[[ Entries provided open ]]

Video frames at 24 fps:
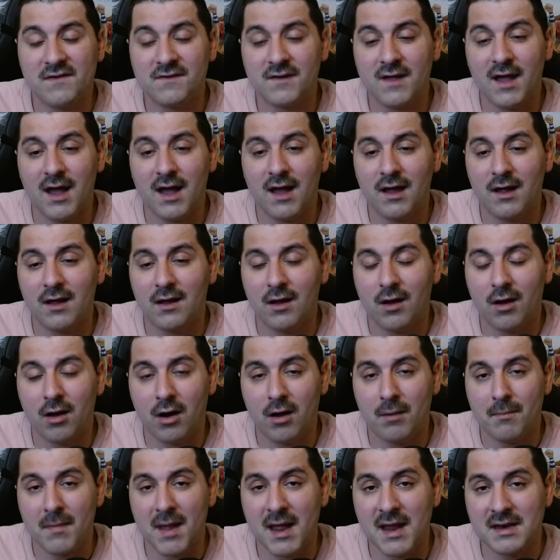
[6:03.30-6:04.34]
got our
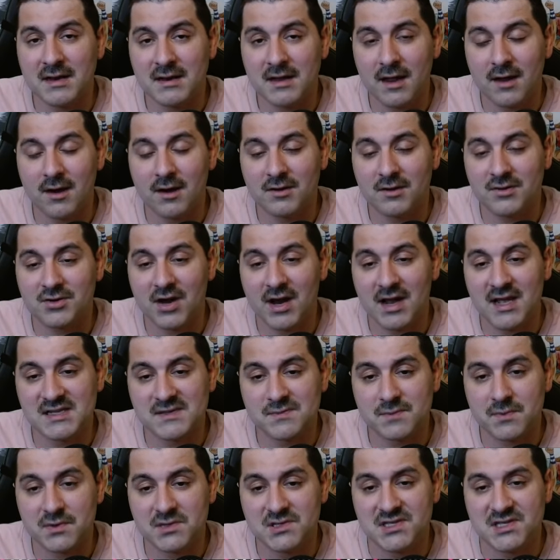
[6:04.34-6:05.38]
main character
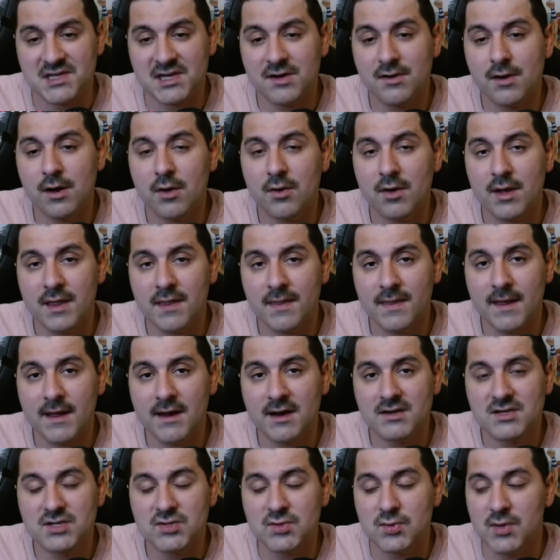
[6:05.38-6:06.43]
Esper Zero in
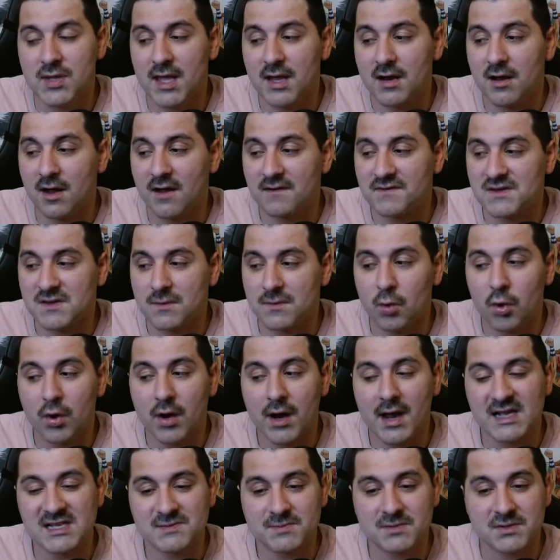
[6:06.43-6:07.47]
there to get off some more
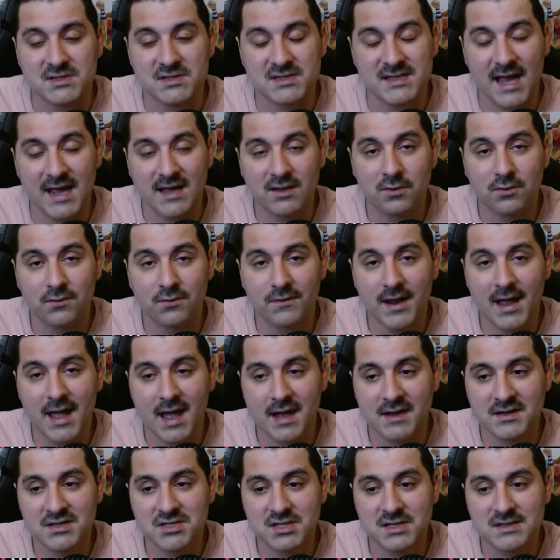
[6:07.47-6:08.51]
Esper cycle
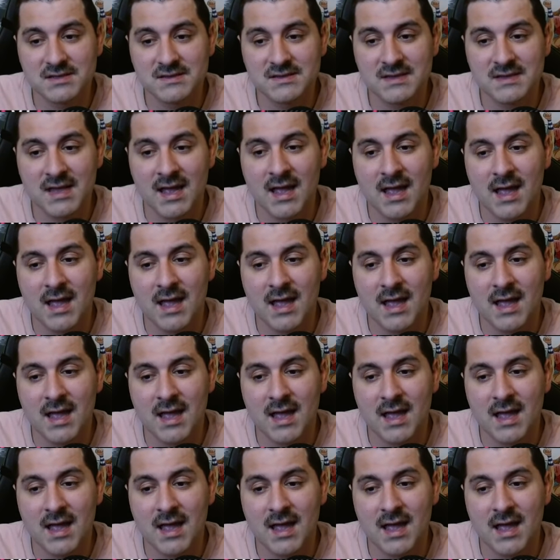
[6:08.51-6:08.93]
reactions.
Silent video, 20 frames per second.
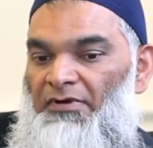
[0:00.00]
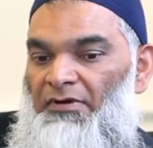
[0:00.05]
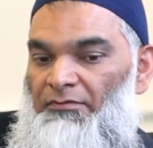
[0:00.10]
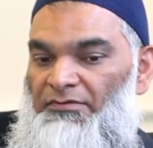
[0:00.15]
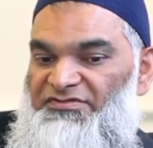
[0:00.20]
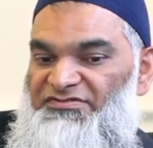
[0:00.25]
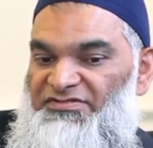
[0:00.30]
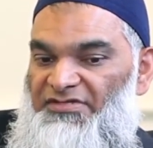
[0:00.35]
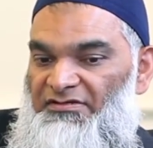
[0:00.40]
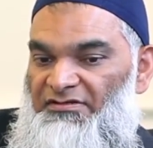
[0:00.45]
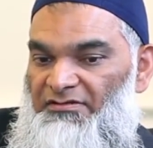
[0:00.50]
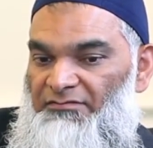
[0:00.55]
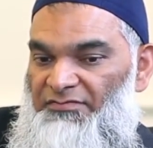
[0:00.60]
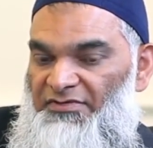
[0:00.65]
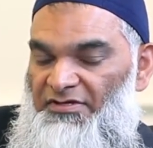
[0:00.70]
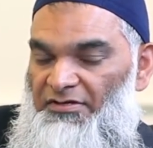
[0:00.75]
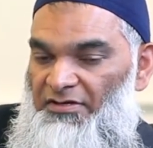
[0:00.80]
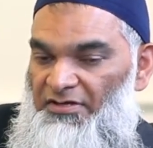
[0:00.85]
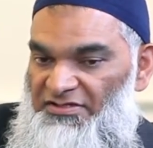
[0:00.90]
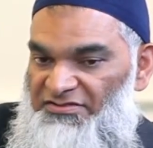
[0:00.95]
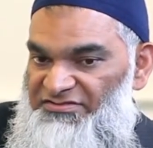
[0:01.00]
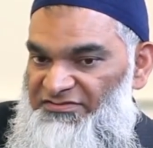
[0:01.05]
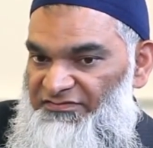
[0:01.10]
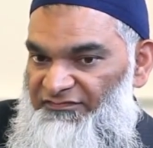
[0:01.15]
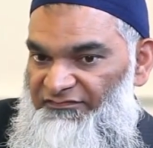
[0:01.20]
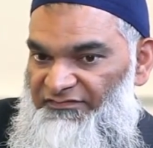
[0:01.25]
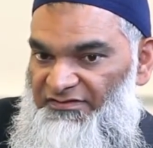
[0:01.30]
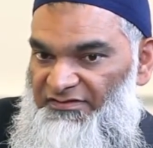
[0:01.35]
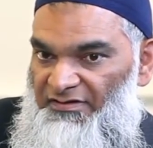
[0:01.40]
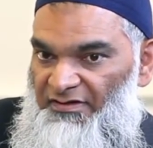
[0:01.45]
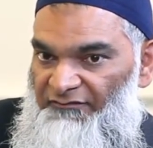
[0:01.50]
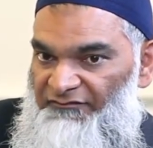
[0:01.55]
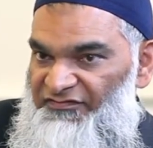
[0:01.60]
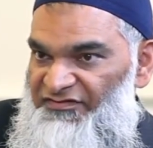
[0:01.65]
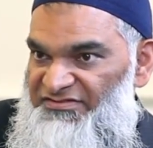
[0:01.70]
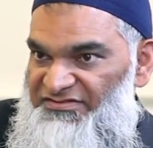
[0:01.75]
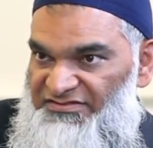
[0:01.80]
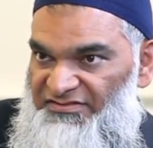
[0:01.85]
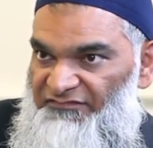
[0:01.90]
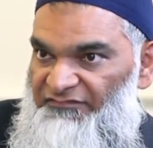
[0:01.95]
but we say that because of the
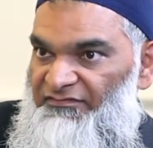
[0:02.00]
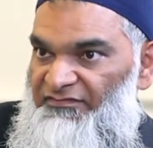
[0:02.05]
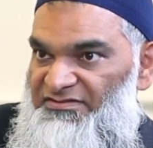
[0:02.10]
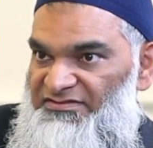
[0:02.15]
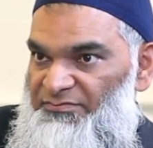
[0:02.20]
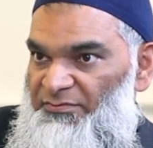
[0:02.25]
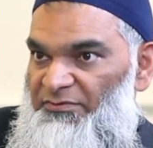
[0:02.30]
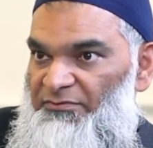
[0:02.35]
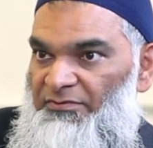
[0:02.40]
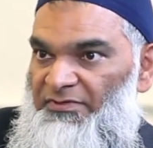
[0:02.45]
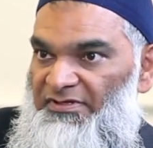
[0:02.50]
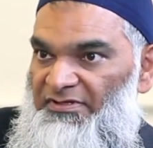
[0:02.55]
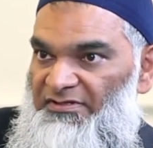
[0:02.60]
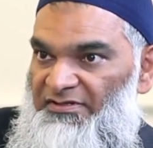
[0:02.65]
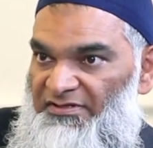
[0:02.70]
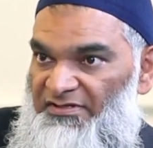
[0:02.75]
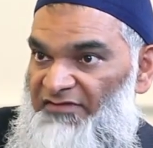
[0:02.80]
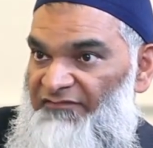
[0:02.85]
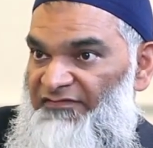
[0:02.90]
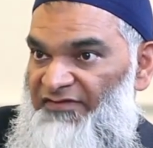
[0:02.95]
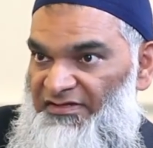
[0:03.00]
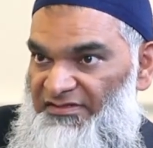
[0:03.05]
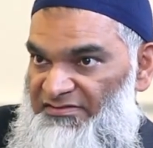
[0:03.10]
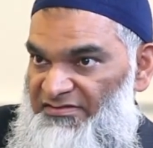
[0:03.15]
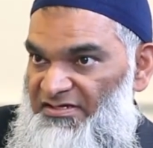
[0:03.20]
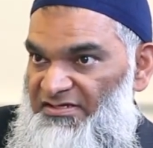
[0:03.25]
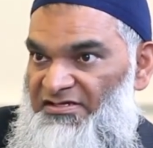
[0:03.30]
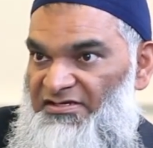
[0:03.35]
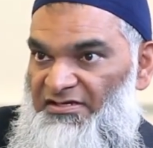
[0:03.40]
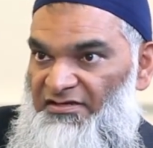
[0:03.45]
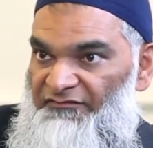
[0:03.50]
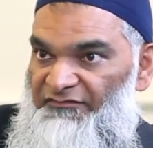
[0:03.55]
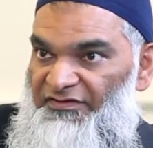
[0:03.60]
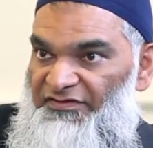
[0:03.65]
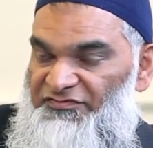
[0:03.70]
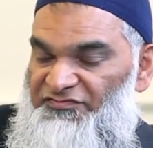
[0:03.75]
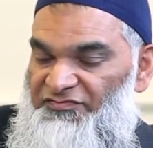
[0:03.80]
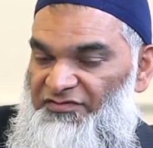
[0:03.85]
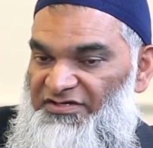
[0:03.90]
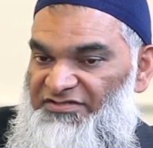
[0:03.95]
obvious difference between the giving and taking of
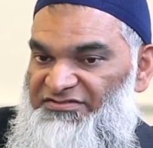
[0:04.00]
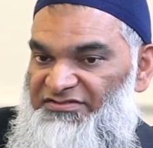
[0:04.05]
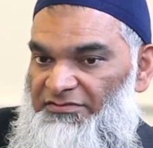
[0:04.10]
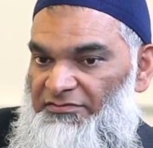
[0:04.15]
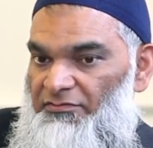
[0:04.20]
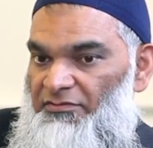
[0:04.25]
interest,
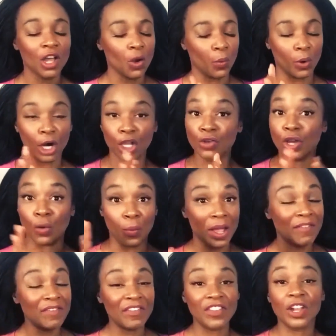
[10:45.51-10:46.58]
where you could
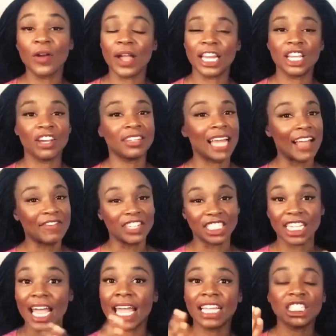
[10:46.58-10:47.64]
win 50 grand and your life could
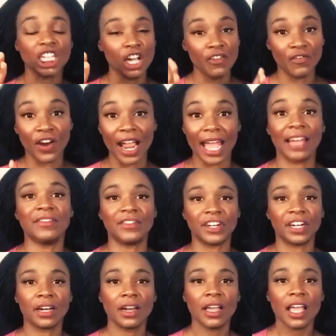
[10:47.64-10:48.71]
change forever.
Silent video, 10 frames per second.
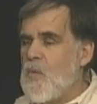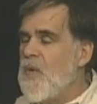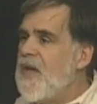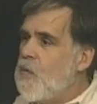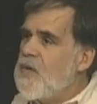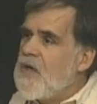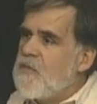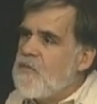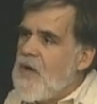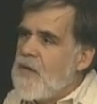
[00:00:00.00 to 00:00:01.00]
we knew
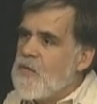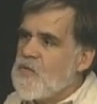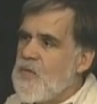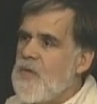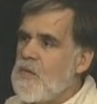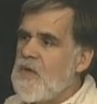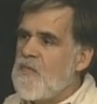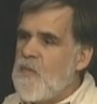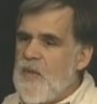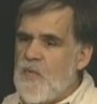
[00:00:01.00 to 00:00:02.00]
enough writers, we knew
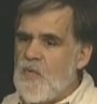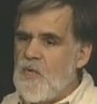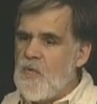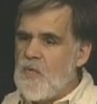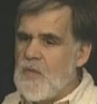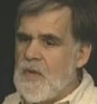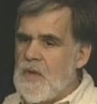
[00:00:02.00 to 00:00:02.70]
enough people who,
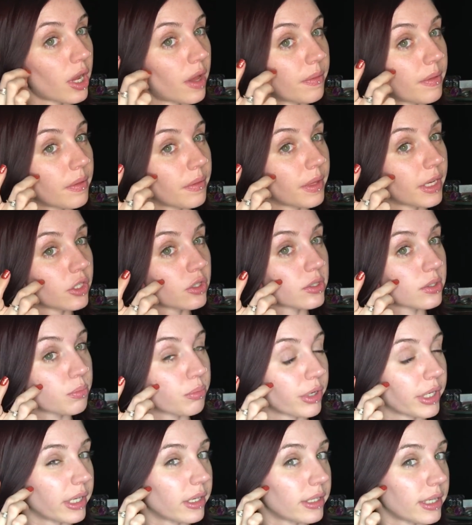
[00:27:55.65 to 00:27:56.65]
and then like just
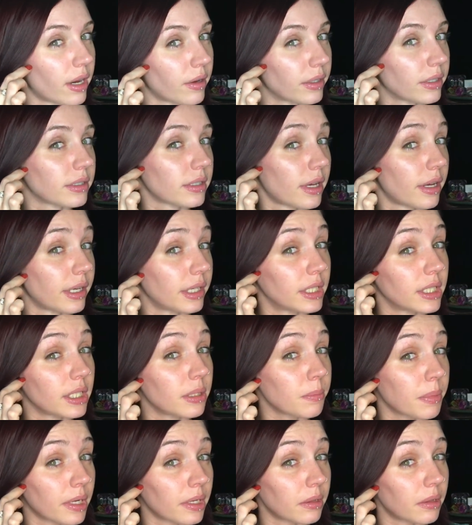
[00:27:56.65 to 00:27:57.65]
bring it down a tiny
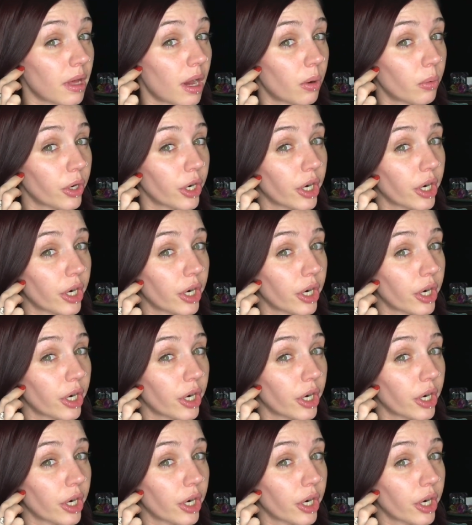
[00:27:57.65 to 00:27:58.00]
bit lower,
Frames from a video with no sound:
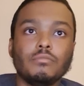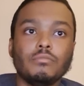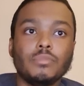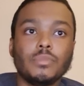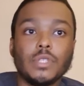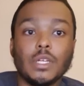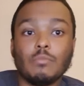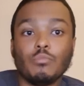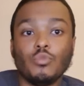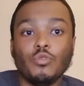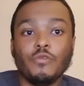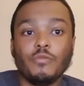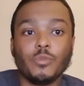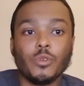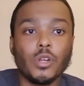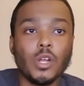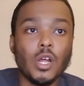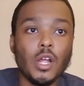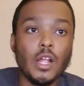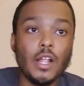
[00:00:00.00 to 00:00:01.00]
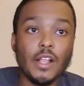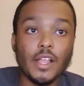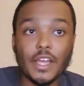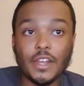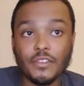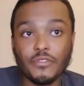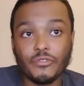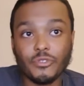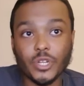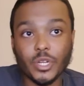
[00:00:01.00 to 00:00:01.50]
that movement. And
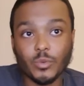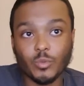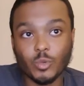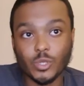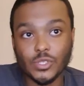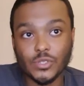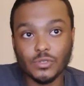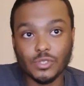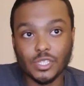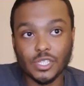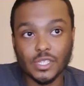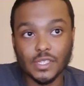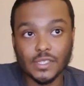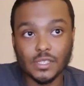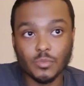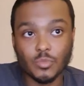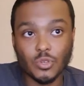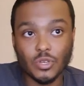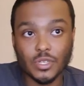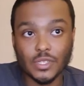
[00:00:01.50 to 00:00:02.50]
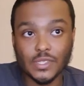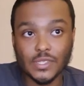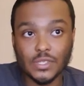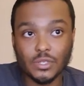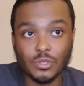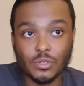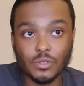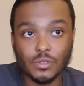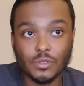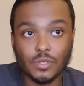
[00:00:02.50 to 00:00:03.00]
if you then want to adjust them, you can
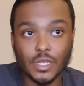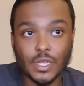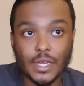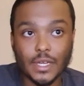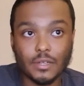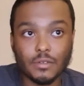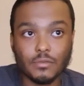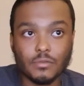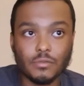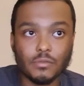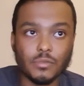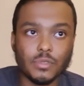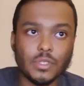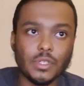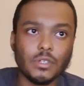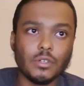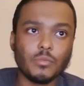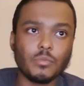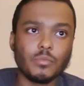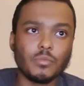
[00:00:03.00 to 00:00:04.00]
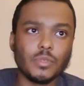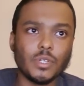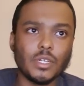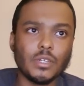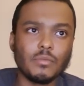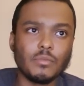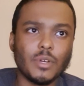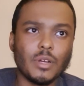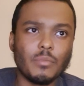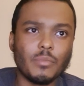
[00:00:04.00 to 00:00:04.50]
still like, there,
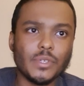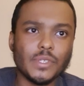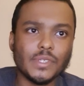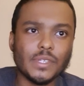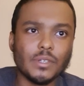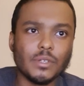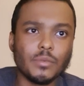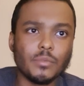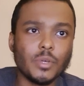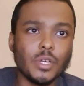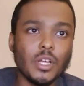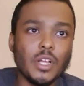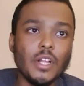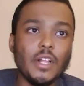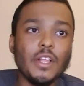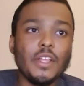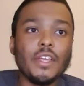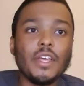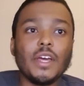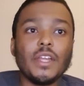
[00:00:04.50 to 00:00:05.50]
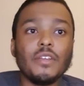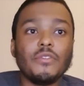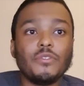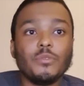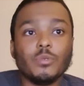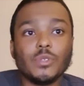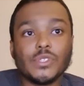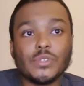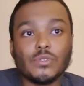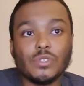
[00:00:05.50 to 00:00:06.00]
I messed that up. And if you
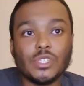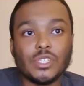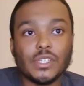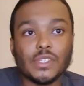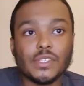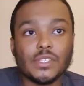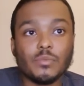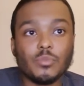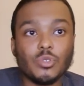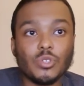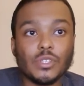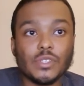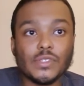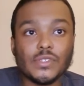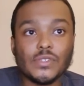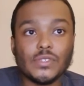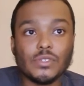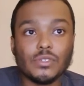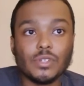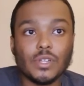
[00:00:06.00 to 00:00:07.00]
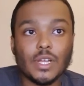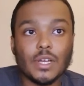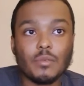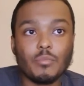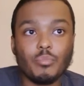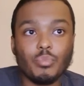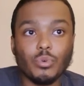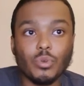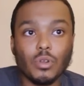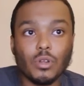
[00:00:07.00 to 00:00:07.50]
want to adjust them, you can still
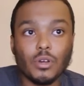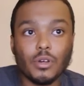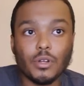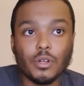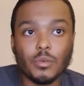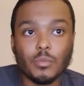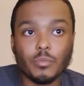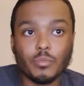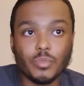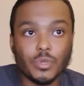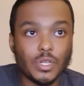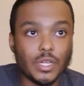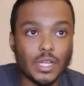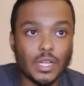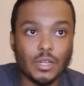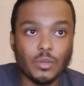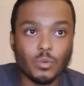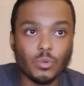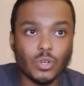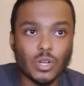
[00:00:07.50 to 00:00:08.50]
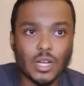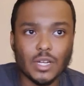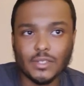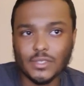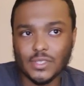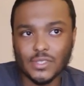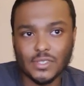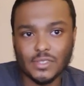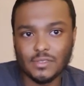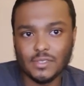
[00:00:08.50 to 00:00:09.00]
like pull on them, and they will kind of
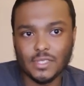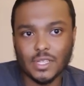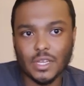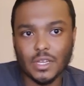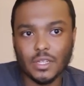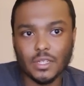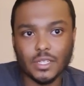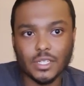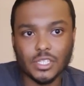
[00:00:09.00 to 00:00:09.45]
stay in that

[[ Entries provided closed ]]

§ Problem:
If pictures are present, they are dropped, and the entries above are written out word for word.

§ Your response:
Video frames at 24 fps:
[6:03.30-6:04.34]
got our
[6:04.34-6:05.38]
main character
[6:05.38-6:06.43]
Esper Zero in
[6:06.43-6:07.47]
there to get off some more
[6:07.47-6:08.51]
Esper cycle
[6:08.51-6:08.93]
reactions.
Silent video, 20 frames per second.
[0:00.00]
[0:00.05]
[0:00.10]
[0:00.15]
[0:00.20]
[0:00.25]
[0:00.30]
[0:00.35]
[0:00.40]
[0:00.45]
[0:00.50]
[0:00.55]
[0:00.60]
[0:00.65]
[0:00.70]
[0:00.75]
[0:00.80]
[0:00.85]
[0:00.90]
[0:00.95]
[0:01.00]
[0:01.05]
[0:01.10]
[0:01.15]
[0:01.20]
[0:01.25]
[0:01.30]
[0:01.35]
[0:01.40]
[0:01.45]
[0:01.50]
[0:01.55]
[0:01.60]
[0:01.65]
[0:01.70]
[0:01.75]
[0:01.80]
[0:01.85]
[0:01.90]
[0:01.95]
but we say that because of the
[0:02.00]
[0:02.05]
[0:02.10]
[0:02.15]
[0:02.20]
[0:02.25]
[0:02.30]
[0:02.35]
[0:02.40]
[0:02.45]
[0:02.50]
[0:02.55]
[0:02.60]
[0:02.65]
[0:02.70]
[0:02.75]
[0:02.80]
[0:02.85]
[0:02.90]
[0:02.95]
[0:03.00]
[0:03.05]
[0:03.10]
[0:03.15]
[0:03.20]
[0:03.25]
[0:03.30]
[0:03.35]
[0:03.40]
[0:03.45]
[0:03.50]
[0:03.55]
[0:03.60]
[0:03.65]
[0:03.70]
[0:03.75]
[0:03.80]
[0:03.85]
[0:03.90]
[0:03.95]
obvious difference between the giving and taking of
[0:04.00]
[0:04.05]
[0:04.10]
[0:04.15]
[0:04.20]
[0:04.25]
interest,
[10:45.51-10:46.58]
where you could
[10:46.58-10:47.64]
win 50 grand and your life could
[10:47.64-10:48.71]
change forever.
Silent video, 10 frames per second.
[00:00:00.00 to 00:00:01.00]
we knew
[00:00:01.00 to 00:00:02.00]
enough writers, we knew
[00:00:02.00 to 00:00:02.70]
enough people who,
[00:27:55.65 to 00:27:56.65]
and then like just
[00:27:56.65 to 00:27:57.65]
bring it down a tiny
[00:27:57.65 to 00:27:58.00]
bit lower,
Frames from a video with no sound:
[00:00:00.00 to 00:00:01.00]
[00:00:01.00 to 00:00:01.50]
that movement. And
[00:00:01.50 to 00:00:02.50]
[00:00:02.50 to 00:00:03.00]
if you then want to adjust them, you can
[00:00:03.00 to 00:00:04.00]
[00:00:04.00 to 00:00:04.50]
still like, there,
[00:00:04.50 to 00:00:05.50]
[00:00:05.50 to 00:00:06.00]
I messed that up. And if you
[00:00:06.00 to 00:00:07.00]
[00:00:07.00 to 00:00:07.50]
want to adjust them, you can still
[00:00:07.50 to 00:00:08.50]
[00:00:08.50 to 00:00:09.00]
like pull on them, and they will kind of
[00:00:09.00 to 00:00:09.45]
stay in that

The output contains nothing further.